Directions:
Print out every record exactly as it appears.

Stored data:
=-=-=-=-=
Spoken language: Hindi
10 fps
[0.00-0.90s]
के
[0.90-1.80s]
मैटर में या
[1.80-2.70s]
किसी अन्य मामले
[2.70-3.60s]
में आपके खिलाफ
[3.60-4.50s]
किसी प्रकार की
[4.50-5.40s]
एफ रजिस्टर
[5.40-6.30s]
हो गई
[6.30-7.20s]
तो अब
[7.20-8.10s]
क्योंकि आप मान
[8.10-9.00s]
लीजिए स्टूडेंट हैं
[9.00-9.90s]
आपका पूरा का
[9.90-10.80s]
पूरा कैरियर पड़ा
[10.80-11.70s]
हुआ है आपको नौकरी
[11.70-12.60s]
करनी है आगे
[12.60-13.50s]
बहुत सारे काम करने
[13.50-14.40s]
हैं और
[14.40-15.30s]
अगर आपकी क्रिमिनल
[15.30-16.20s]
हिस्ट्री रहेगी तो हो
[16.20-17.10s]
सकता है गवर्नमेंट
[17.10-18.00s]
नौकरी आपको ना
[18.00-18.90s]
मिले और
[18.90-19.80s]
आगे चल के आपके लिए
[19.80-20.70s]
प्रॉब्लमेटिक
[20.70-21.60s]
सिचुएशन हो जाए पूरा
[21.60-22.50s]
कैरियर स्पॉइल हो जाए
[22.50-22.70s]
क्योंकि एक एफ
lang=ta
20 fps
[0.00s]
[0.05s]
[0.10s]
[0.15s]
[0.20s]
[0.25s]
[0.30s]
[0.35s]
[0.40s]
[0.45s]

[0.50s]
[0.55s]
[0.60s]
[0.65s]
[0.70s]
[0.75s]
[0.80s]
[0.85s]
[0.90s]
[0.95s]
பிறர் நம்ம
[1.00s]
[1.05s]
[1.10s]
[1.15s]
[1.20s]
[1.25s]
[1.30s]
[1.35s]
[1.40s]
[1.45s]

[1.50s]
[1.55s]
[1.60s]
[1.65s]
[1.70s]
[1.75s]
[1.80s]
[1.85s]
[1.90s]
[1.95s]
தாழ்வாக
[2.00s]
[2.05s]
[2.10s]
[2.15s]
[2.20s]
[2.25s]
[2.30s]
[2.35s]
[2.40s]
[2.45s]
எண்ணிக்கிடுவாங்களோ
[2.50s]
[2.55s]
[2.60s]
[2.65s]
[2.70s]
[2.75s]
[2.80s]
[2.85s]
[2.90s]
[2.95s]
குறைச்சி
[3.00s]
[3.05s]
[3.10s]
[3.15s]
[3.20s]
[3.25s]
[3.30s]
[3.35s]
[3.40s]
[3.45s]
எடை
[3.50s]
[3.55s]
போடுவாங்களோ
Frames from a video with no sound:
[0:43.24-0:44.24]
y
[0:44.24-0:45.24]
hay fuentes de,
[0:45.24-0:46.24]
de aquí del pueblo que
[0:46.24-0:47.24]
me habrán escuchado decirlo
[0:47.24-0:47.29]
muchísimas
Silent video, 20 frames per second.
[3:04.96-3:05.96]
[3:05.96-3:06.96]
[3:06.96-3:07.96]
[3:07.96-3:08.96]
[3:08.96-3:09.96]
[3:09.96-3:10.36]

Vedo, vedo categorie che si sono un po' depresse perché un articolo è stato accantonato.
=-=-=-=-=
Solution to this exercise:
Spoken language: Hindi
10 fps
[0.00-0.90s]
के
[0.90-1.80s]
मैटर में या
[1.80-2.70s]
किसी अन्य मामले
[2.70-3.60s]
में आपके खिलाफ
[3.60-4.50s]
किसी प्रकार की
[4.50-5.40s]
एफ रजिस्टर
[5.40-6.30s]
हो गई
[6.30-7.20s]
तो अब
[7.20-8.10s]
क्योंकि आप मान
[8.10-9.00s]
लीजिए स्टूडेंट हैं
[9.00-9.90s]
आपका पूरा का
[9.90-10.80s]
पूरा कैरियर पड़ा
[10.80-11.70s]
हुआ है आपको नौकरी
[11.70-12.60s]
करनी है आगे
[12.60-13.50s]
बहुत सारे काम करने
[13.50-14.40s]
हैं और
[14.40-15.30s]
अगर आपकी क्रिमिनल
[15.30-16.20s]
हिस्ट्री रहेगी तो हो
[16.20-17.10s]
सकता है गवर्नमेंट
[17.10-18.00s]
नौकरी आपको ना
[18.00-18.90s]
मिले और
[18.90-19.80s]
आगे चल के आपके लिए
[19.80-20.70s]
प्रॉब्लमेटिक
[20.70-21.60s]
सिचुएशन हो जाए पूरा
[21.60-22.50s]
कैरियर स्पॉइल हो जाए
[22.50-22.70s]
क्योंकि एक एफ
lang=ta
20 fps
[0.00s]
[0.05s]
[0.10s]
[0.15s]
[0.20s]
[0.25s]
[0.30s]
[0.35s]
[0.40s]
[0.45s]

[0.50s]
[0.55s]
[0.60s]
[0.65s]
[0.70s]
[0.75s]
[0.80s]
[0.85s]
[0.90s]
[0.95s]
பிறர் நம்ம
[1.00s]
[1.05s]
[1.10s]
[1.15s]
[1.20s]
[1.25s]
[1.30s]
[1.35s]
[1.40s]
[1.45s]

[1.50s]
[1.55s]
[1.60s]
[1.65s]
[1.70s]
[1.75s]
[1.80s]
[1.85s]
[1.90s]
[1.95s]
தாழ்வாக
[2.00s]
[2.05s]
[2.10s]
[2.15s]
[2.20s]
[2.25s]
[2.30s]
[2.35s]
[2.40s]
[2.45s]
எண்ணிக்கிடுவாங்களோ
[2.50s]
[2.55s]
[2.60s]
[2.65s]
[2.70s]
[2.75s]
[2.80s]
[2.85s]
[2.90s]
[2.95s]
குறைச்சி
[3.00s]
[3.05s]
[3.10s]
[3.15s]
[3.20s]
[3.25s]
[3.30s]
[3.35s]
[3.40s]
[3.45s]
எடை
[3.50s]
[3.55s]
போடுவாங்களோ
Frames from a video with no sound:
[0:43.24-0:44.24]
y
[0:44.24-0:45.24]
hay fuentes de,
[0:45.24-0:46.24]
de aquí del pueblo que
[0:46.24-0:47.24]
me habrán escuchado decirlo
[0:47.24-0:47.29]
muchísimas
Silent video, 20 frames per second.
[3:04.96-3:05.96]
[3:05.96-3:06.96]
[3:06.96-3:07.96]
[3:07.96-3:08.96]
[3:08.96-3:09.96]
[3:09.96-3:10.36]

Vedo, vedo categorie che si sono un po' depresse perché un articolo è stato accantonato.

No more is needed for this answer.